Monsanto also defended changes in kidney weights by comparing the values with a separate study, which used different corn genetics and a different lab. According to Pusztai, this absurd inter-experimental comparison is never done and should be disregarded.

Some of the reported weight measurements were also bizarre, suggesting possible problems with animal management or faulty data. One rat dropped 53 grams in one week and gained 102 grams in the next. Some that were heaviest at the beginning of the experiment were the lightest at the end. And the rats hardly grew at all during the last four weeks.

Overall, the research paper was confusing, conflicting, and poorly reported. It failed to disclose, for example, the nutritional composition of the feed - backed up by chemical analysis - and the methods used to measure changes in the animals. Since these most basic requirements for a nutritional study were not provided, the research cannot be repeated and the results remain suspect.

Referring to the study as a whole, Pusztai says, "Nutritional scientists and leading journals would not accept these blatant inadequacies and misinterpretations."
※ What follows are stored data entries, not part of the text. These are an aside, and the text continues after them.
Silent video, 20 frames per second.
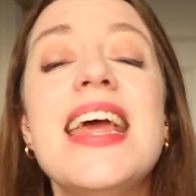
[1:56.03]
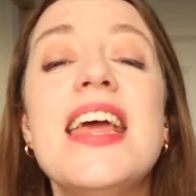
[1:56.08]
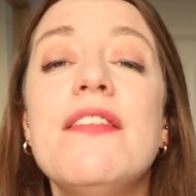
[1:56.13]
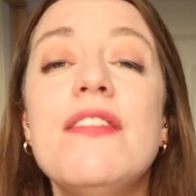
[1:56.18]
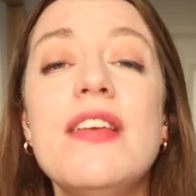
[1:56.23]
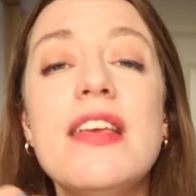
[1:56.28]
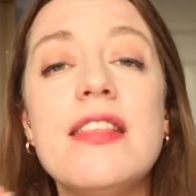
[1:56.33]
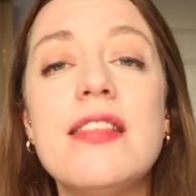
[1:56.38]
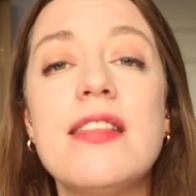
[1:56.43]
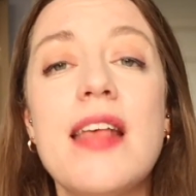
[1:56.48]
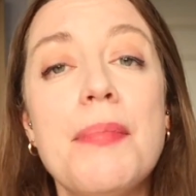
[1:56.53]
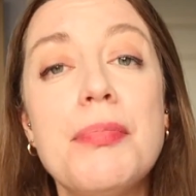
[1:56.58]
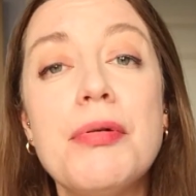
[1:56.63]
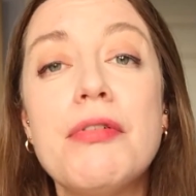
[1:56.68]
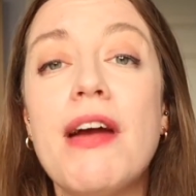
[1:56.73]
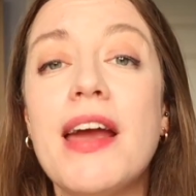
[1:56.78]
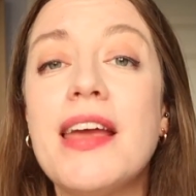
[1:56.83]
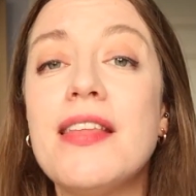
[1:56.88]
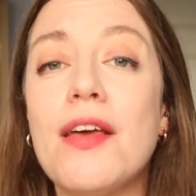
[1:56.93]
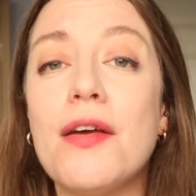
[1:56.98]
If you
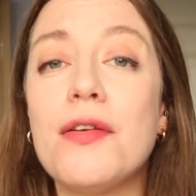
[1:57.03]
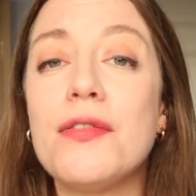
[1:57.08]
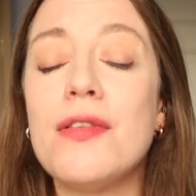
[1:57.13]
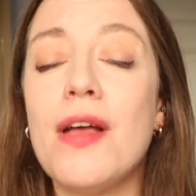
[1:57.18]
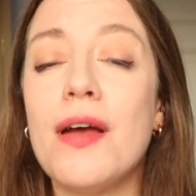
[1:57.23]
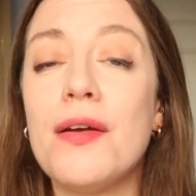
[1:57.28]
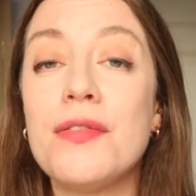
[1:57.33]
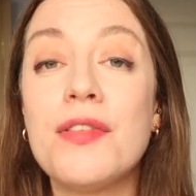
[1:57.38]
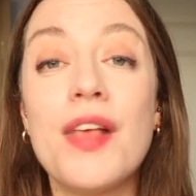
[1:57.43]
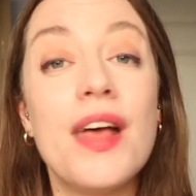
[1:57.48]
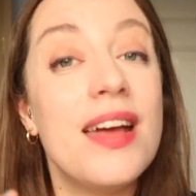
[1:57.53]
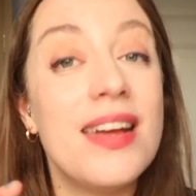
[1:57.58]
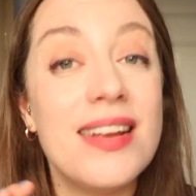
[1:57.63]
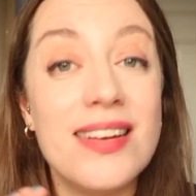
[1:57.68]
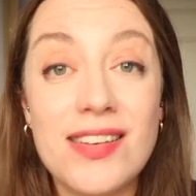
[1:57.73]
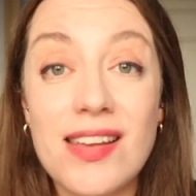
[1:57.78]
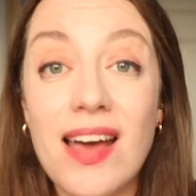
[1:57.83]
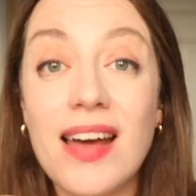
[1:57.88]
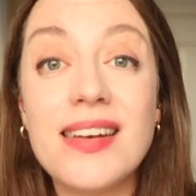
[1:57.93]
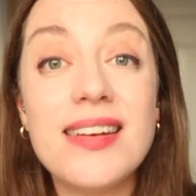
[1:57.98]
separate those notes,
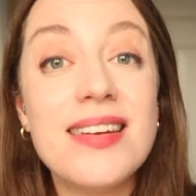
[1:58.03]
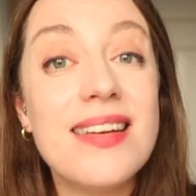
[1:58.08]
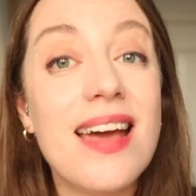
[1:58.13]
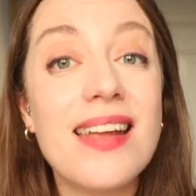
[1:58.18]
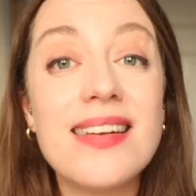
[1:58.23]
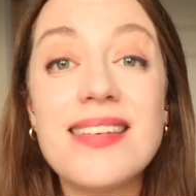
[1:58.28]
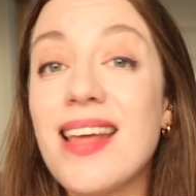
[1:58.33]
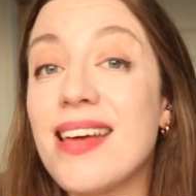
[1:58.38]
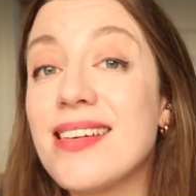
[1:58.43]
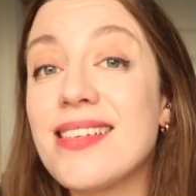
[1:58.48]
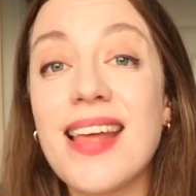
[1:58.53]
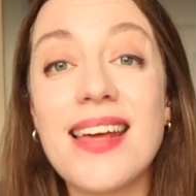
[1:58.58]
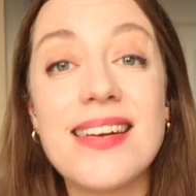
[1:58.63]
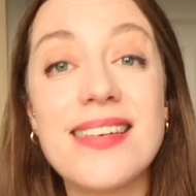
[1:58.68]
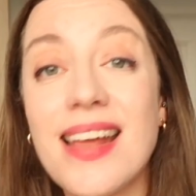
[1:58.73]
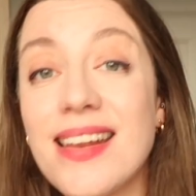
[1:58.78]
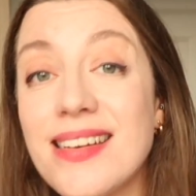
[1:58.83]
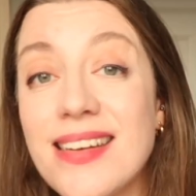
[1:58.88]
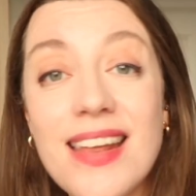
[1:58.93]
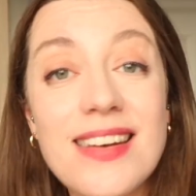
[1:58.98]
da da da da
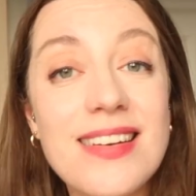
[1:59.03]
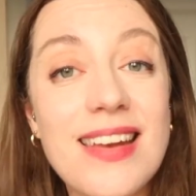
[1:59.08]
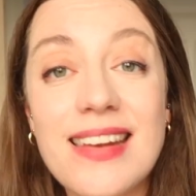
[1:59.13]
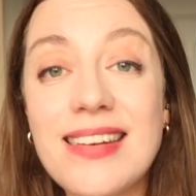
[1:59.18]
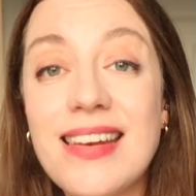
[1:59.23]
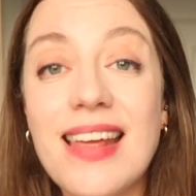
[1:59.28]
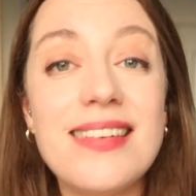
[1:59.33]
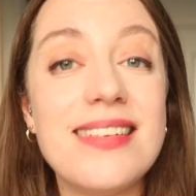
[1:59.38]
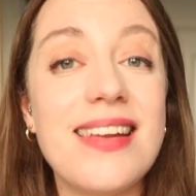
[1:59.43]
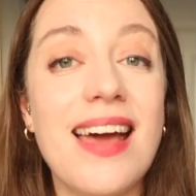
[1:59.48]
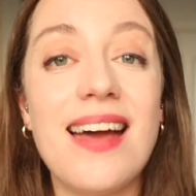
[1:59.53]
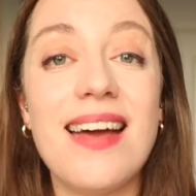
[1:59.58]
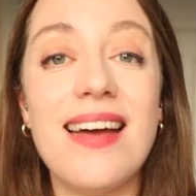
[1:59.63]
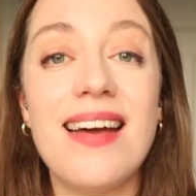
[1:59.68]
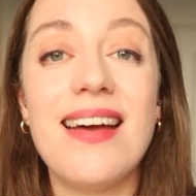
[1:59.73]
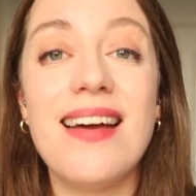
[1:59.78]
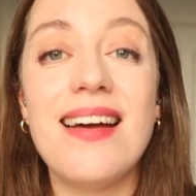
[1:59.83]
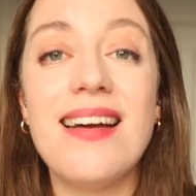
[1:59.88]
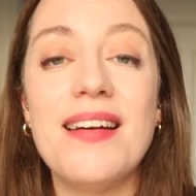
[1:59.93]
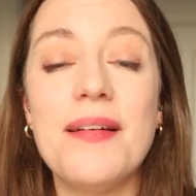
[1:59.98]
da da da da
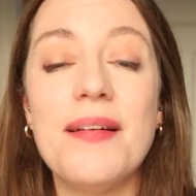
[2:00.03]
da.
The Politics of Science Fails to Protect the Public

When Seralini wanted to voice his concerns about the industry's safety studies, he was told by French authorities that he was legally bound to keep even his opinions confidential. A lawsuit eventually granted him the right to speak, but until June 20, 2005, biotech companies were able to keep their feeding studies hidden by claiming that they contained confidential business information. Seralini says that "No one can understand, even among EU regulators, why the composition of the blood of rats that have eaten the GM is secret." The precedent established by the German court may open the door for more biotech studies to be made public. Without disclosure, says Seralini, just a few toxicologists can make the decision without public evaluation. And too often, the decision-making body is heavily influenced by the applying company.
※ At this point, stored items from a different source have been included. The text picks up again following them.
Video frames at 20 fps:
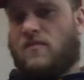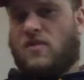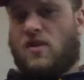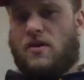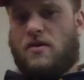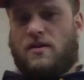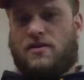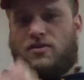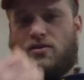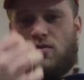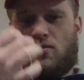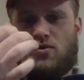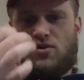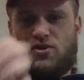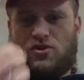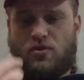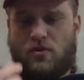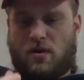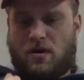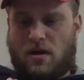All right, so we're
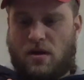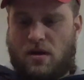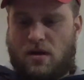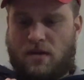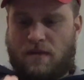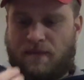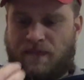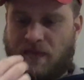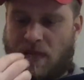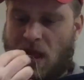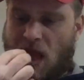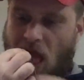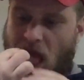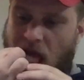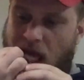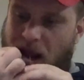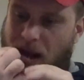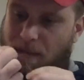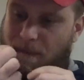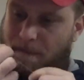strung up.
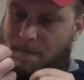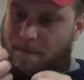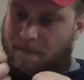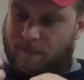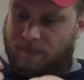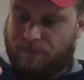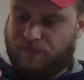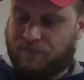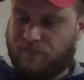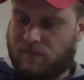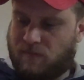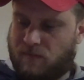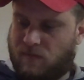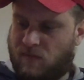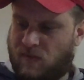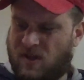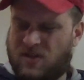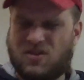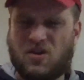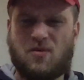
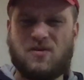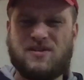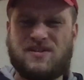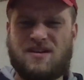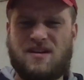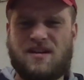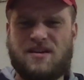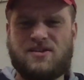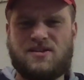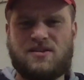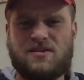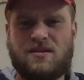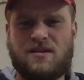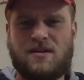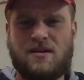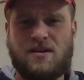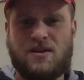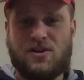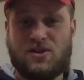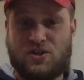It's always nice
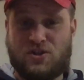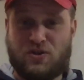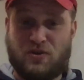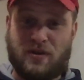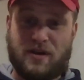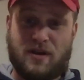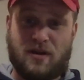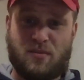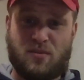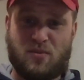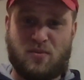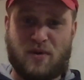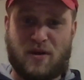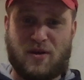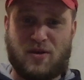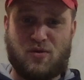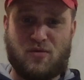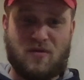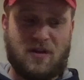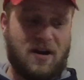stringing up a
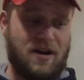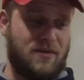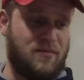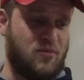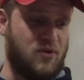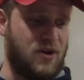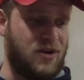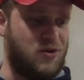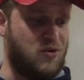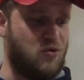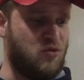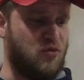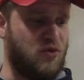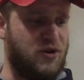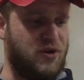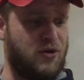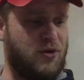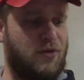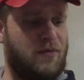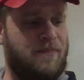brand new rod, brand new
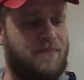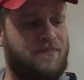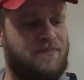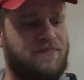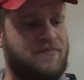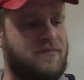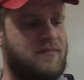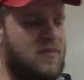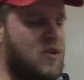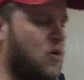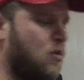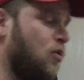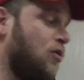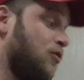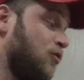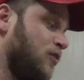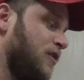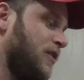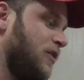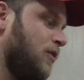reel. Well,
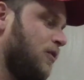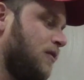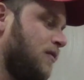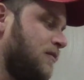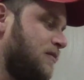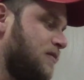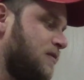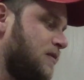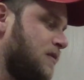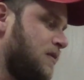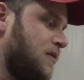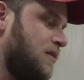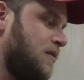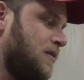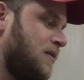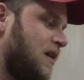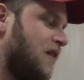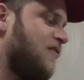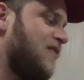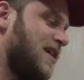the reel,
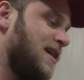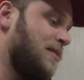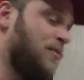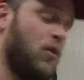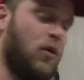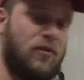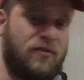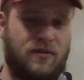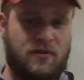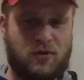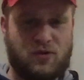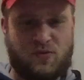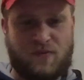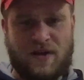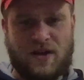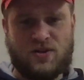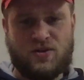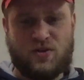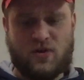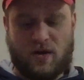I've had both of those
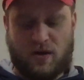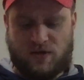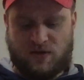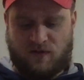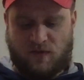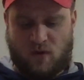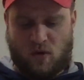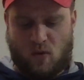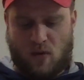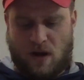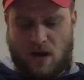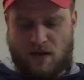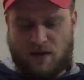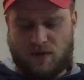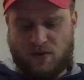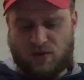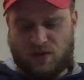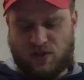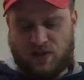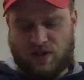Patriarchs for a while. They
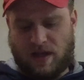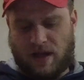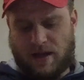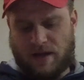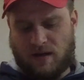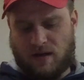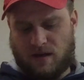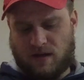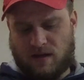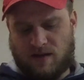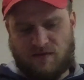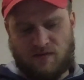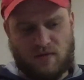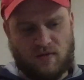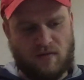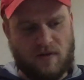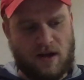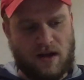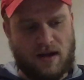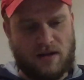were just on
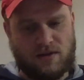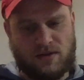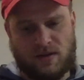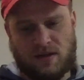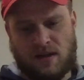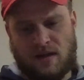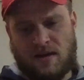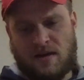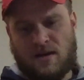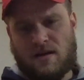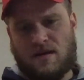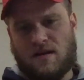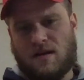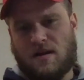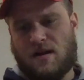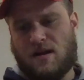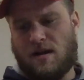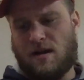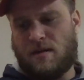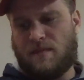different rods.
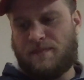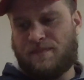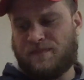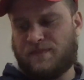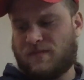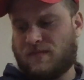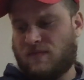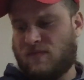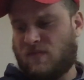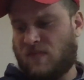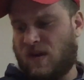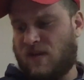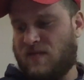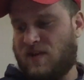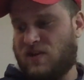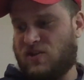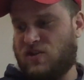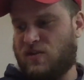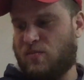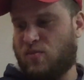I've
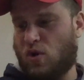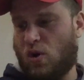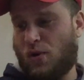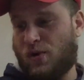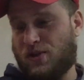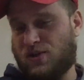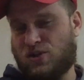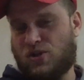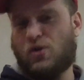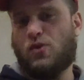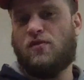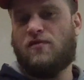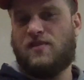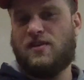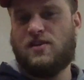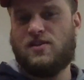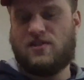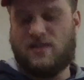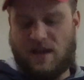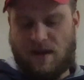actually broken 2 of
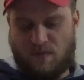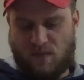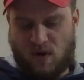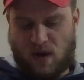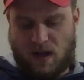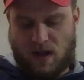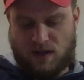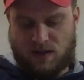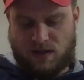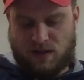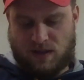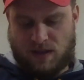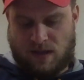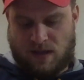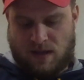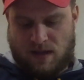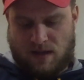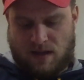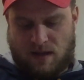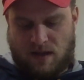these same rods.
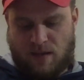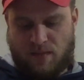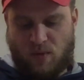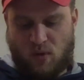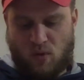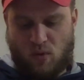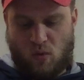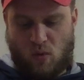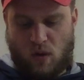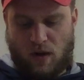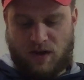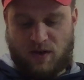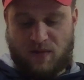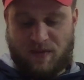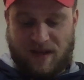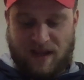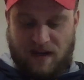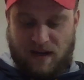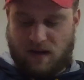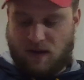I broke one at the
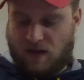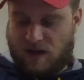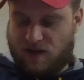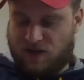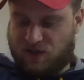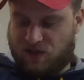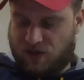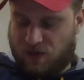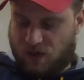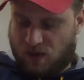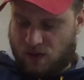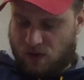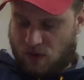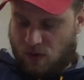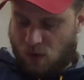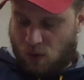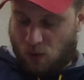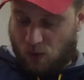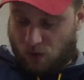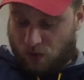beginning of last year,
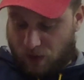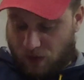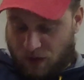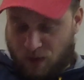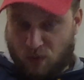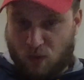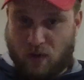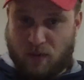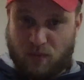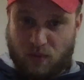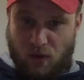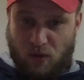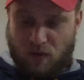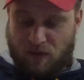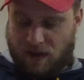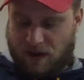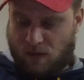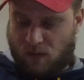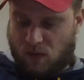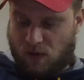ordered another one, broke
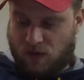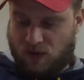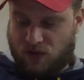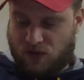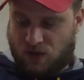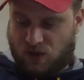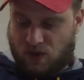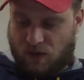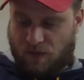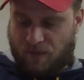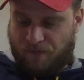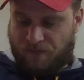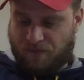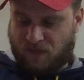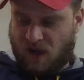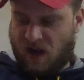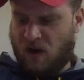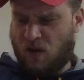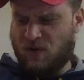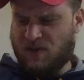that one. So
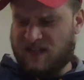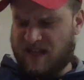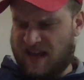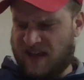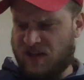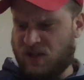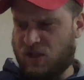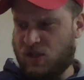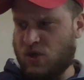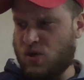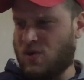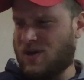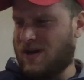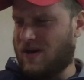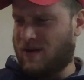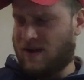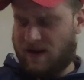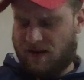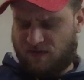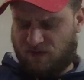I always had 2,
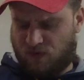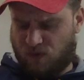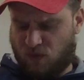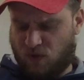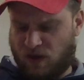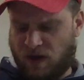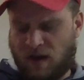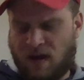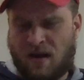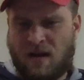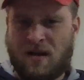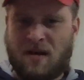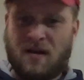now I have 3.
In his French Commission for Biomolecular Genetics (CBG), for example, the government nominates three candidates for the position of the very important "external referee." That referee studies the application and presents the relevant facts to the 18-member committee. For about ten years, the applicant companies such as Monsanto were able to choose which candidate of the three was to be the referee overseeing their products' approval process. Seralini says, "I had a big fight with the commission" over the conflict of interest. As a result, the government changed the rules, and for the Mon 863 application they allowed the president of the commission the right to choose the referee. The president, however, is a geneticist who works very closely with industry. He appointed the same person that the biotech industry had chosen in the past.

After the CBG failed to approve Monsanto's corn in 2003, the president asked for an outside scientist to re-evaluate just one of the significant differences - kidney weight. According to Seralini, the consultant ignored the blood and liver disorders entirely. And no additional research was actually conducted; the consultant simply re-examined the same data and declared the results insignificant. The commission scheduled another vote, but failed to achieve a quorum. The president ruled that a quorum would not be needed in the next meeting, and only five members showed up. The president cast the deciding vote that approved Mon 863, 3 votes to 2. The other votes in favor came from the commission's vice-president, who works at an organization that conducts agricultural research, and a scientist. According to Seralini, the scientist is a toxicologist who, oddly enough, is "always against long animal toxicity tests." In fact, he had been part of the French committee that approved Novartis (now Syngenta) E 176 corn after it had been tested for only two weeks with three cows. Actually, there were four cows at the start of the study, but one died and was removed.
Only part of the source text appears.